### [Source data]
__________

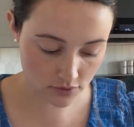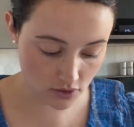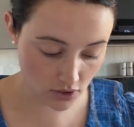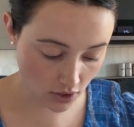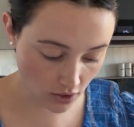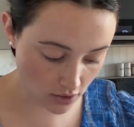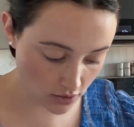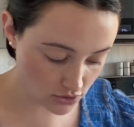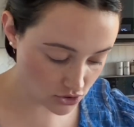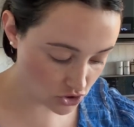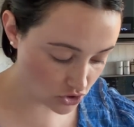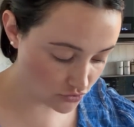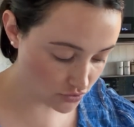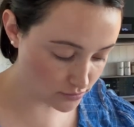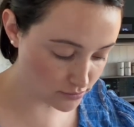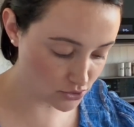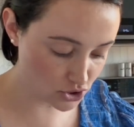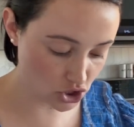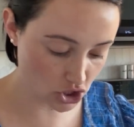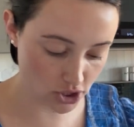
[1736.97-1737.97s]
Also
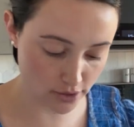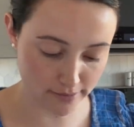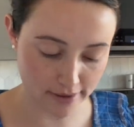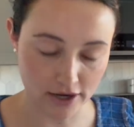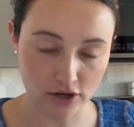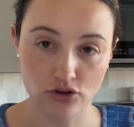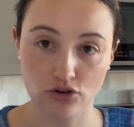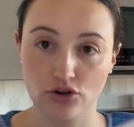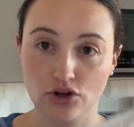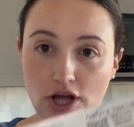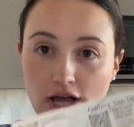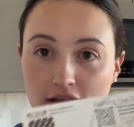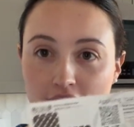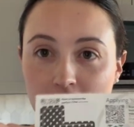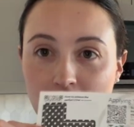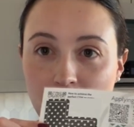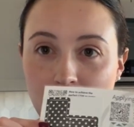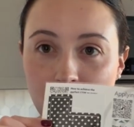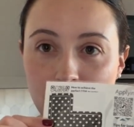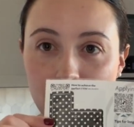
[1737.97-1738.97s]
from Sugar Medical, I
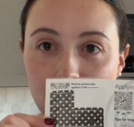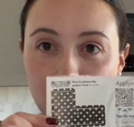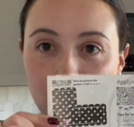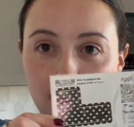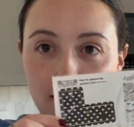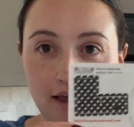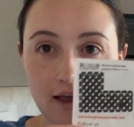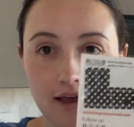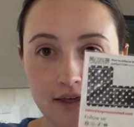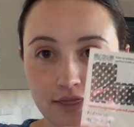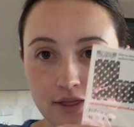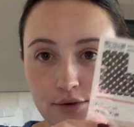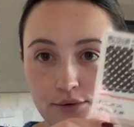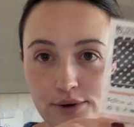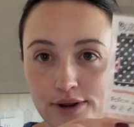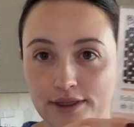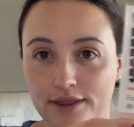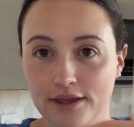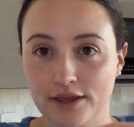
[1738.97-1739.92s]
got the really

__________

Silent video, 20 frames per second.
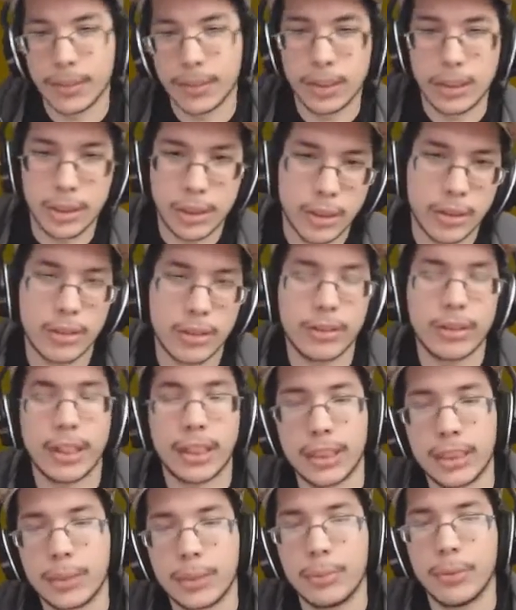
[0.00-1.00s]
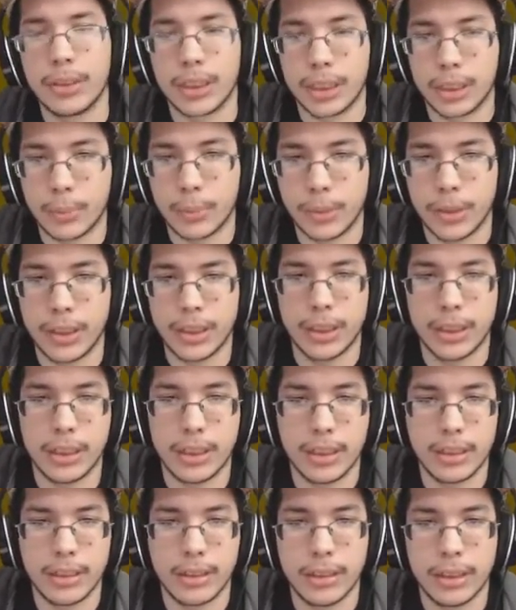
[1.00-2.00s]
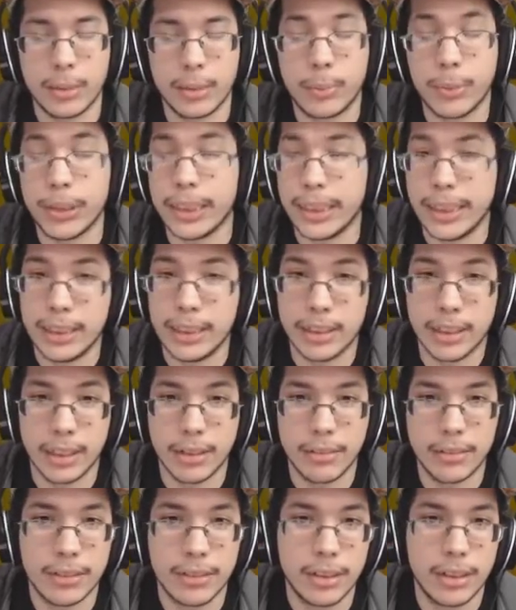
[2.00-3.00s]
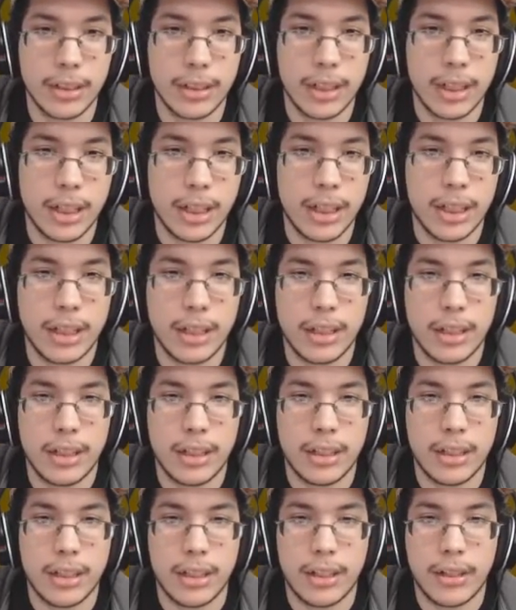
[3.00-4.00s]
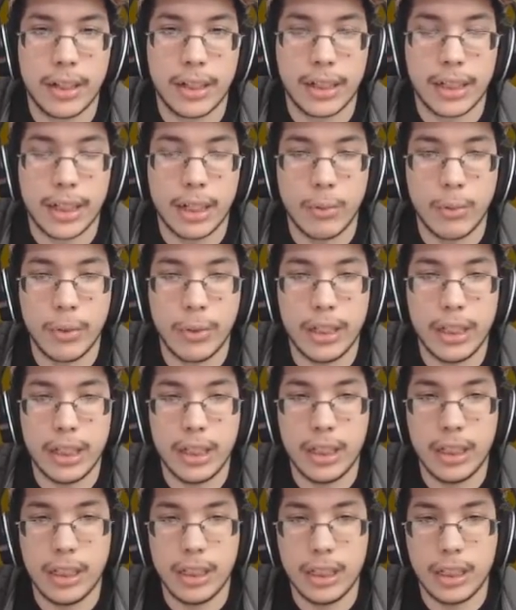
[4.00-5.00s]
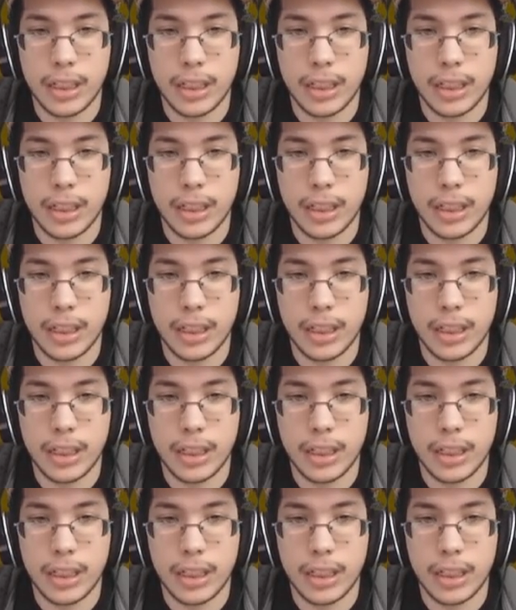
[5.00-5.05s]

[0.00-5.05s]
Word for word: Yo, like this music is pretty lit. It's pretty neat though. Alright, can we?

__________

### [TASK TO CARRY OUT]
Reproduce exactly, with no pictures, the lines above from the one holding "[2.00-3.00s]" to the one holding "Word for word: Yo, like", inclusive.

### [TASK RESPONSE]
[2.00-3.00s]
[3.00-4.00s]
[4.00-5.00s]
[5.00-5.05s]

[0.00-5.05s]
Word for word: Yo, like this music is pretty lit. It's pretty neat though. Alright, can we?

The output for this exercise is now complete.